Denn nicht nur Argentinien stellt sich unter dem neuen Präsidenten Javier Milei quer. Auch Frankreichs Staatschef Macron hat Vorbehalte gegen den Deal, der den EU-Markt für südamerikanische Rinderzüchter öffnen würde.
Da kann man nichts machen, sollte man meinen. Doch weit gefehlt: Deutschland versucht nun mit einem ungewöhnlichen und nicht ganz regelkonformen Powerplay, das Mercosur-Abkommen doch noch durchzudrücken.
Scholz und der brasilianische Präsident Lula da Silva haben angekündigt, dass sie für den Abschluss kämpfen wollen. „Ich bin überzeugt, dass es eine Mehrheit im EU-Rat und dem EU-Parlament für das Abkommen geben wird“, sagte Scholz nach einem Treffen mit Lula in Berlin.
Noch weiter geht Wirtschaftsminister Habeck: Zur Not könnten Deutschland und Brasilien doch vorangehen. „Guckt mal, Deutschland, die größte Wirtschaftsnation in Europa und Brasilien, das wichtigste Land der Mercosur-Staaten, so könnten wir es uns vorstellen. Und dann mal gucken, was passiert“.
News & Updates
- Im Katargate macht sich Verunsicherung breit. Ein Jahr nach dem größten EU-Korruptionsskandal hat die belgische Justiz keinen Plan, wie sie weitermachen soll. Alle Verdächtigen wurden aus dem Gefängnis entlassen, niemand wurde angeklagt. Doch dem Europaparlament sind die Hände gebunden. Es hat darauf verzichtet, einen eigenen Untersuchungsausschuss einzusetzen. – Mein Bericht für die „taz“
- Orban weiter gegen Ukraine-Gespräche. Ungarns renitenter Regierungschef will sich trotz milliardenschwerer Verlockungen aus Brüssel nicht auf EU-Beitrittsgespräche mit der UKraine einlassen. Beim EU-Gipfel sei dafür kein Platz, schrieb er in einem Brief an Gipfelchef Michel. Offenbar mit Erfolg: Ein EU-Entwurf erwähnt die Gespräche nur noch in Klammern – das ist fast schon ein „kann weg“-Vermerk…
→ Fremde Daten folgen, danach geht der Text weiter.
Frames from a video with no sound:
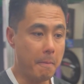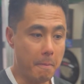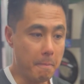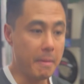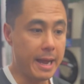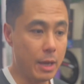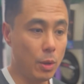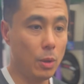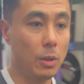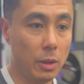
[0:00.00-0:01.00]
my
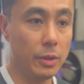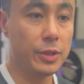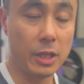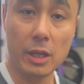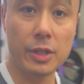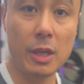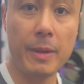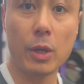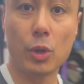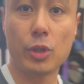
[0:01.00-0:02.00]
whole
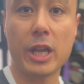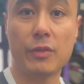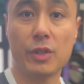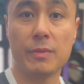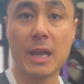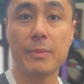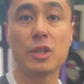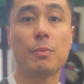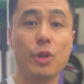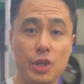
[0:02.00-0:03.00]
stomach or transverse abdominis is
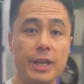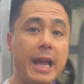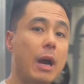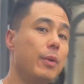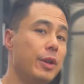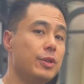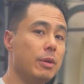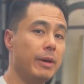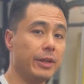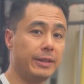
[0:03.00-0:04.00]
pushing outward into the
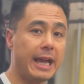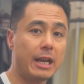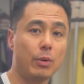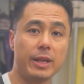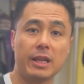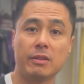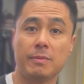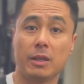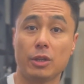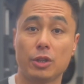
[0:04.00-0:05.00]
belt. That already gives me
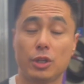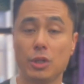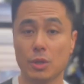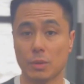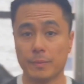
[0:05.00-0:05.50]
a good cue.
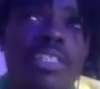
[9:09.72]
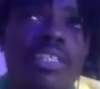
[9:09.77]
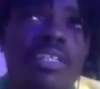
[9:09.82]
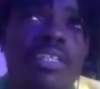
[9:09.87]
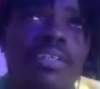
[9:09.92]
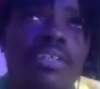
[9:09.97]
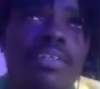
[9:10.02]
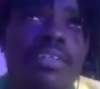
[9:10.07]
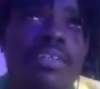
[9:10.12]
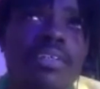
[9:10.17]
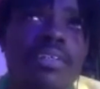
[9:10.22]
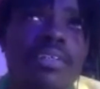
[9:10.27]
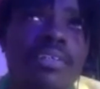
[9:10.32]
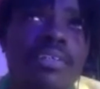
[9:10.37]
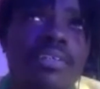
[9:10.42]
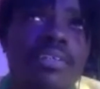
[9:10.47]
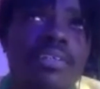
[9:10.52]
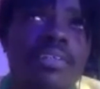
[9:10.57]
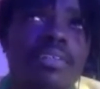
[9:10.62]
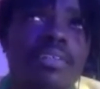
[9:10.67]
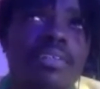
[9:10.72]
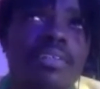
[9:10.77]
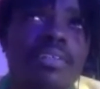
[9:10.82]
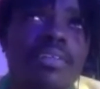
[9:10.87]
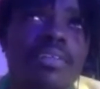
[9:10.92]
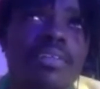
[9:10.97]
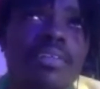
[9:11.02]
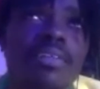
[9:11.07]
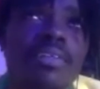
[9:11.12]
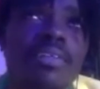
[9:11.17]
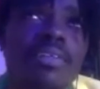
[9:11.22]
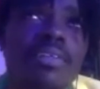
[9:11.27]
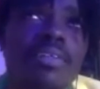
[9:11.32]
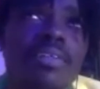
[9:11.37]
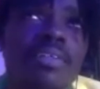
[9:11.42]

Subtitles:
Nothing is said.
- Konzerne ignorieren neues Internet-Gesetz. Verbraucherschützer haben geprüft, wie gut große Online-Dienste den „Digital Services Act“ (DSA) umsetzen. Offenkundig nicht gut genug: Manipulative Designtricks und mangelnde Werbetransparenz sind 100 Tage nach der Einfürung des DSA immer noch weit verbreitet. – Mehr auf „netzpolitik“
Machtkampf um Mercosur (Fortsetzung)
Damit hebelt Habeck mal eben die EU-Regeln aus. Denn für die Handelspolitik ist allein die EU-Kommission zuständig. Deutschland kann nicht machen, was es will – und auch nicht aus den EU-Verhandlungen ausschren. „Aber wir können natürlich unseren Einfluss nutzen“, entgegnet der Grünen-Politiker.
Doch warum redet er nicht erst einmal mit Macron? Wo bleibt die deutsch-französische Zusammenarbeit, wenn man sie ‚mal braucht? Und müssen deutsche Wirtschaftsinteressen in der EU eigentlich immer obsiegen – sogar gegen die Bedenken von Umweltschützern?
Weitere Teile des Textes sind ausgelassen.